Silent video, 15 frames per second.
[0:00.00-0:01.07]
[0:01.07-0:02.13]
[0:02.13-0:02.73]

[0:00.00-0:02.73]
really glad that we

··········

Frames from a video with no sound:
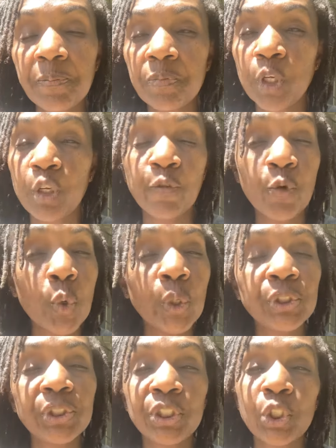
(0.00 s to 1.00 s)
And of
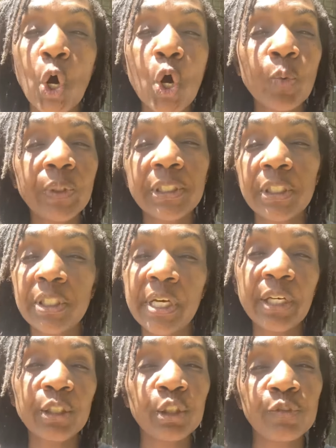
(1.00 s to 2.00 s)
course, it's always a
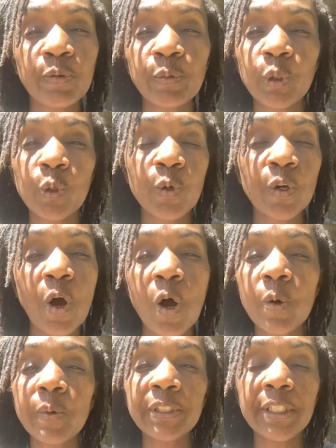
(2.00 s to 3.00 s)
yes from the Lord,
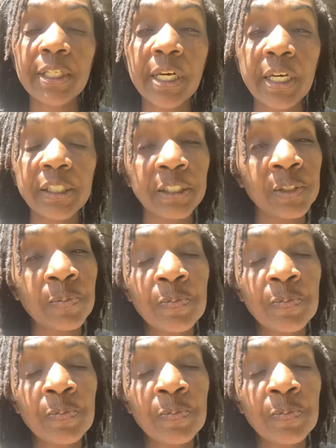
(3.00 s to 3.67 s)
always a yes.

··········

> _Instructions for the task_: Return each line of the material in which the string "video" can be found.

> _Written reply_:
Silent video, 15 frames per second.
Frames from a video with no sound:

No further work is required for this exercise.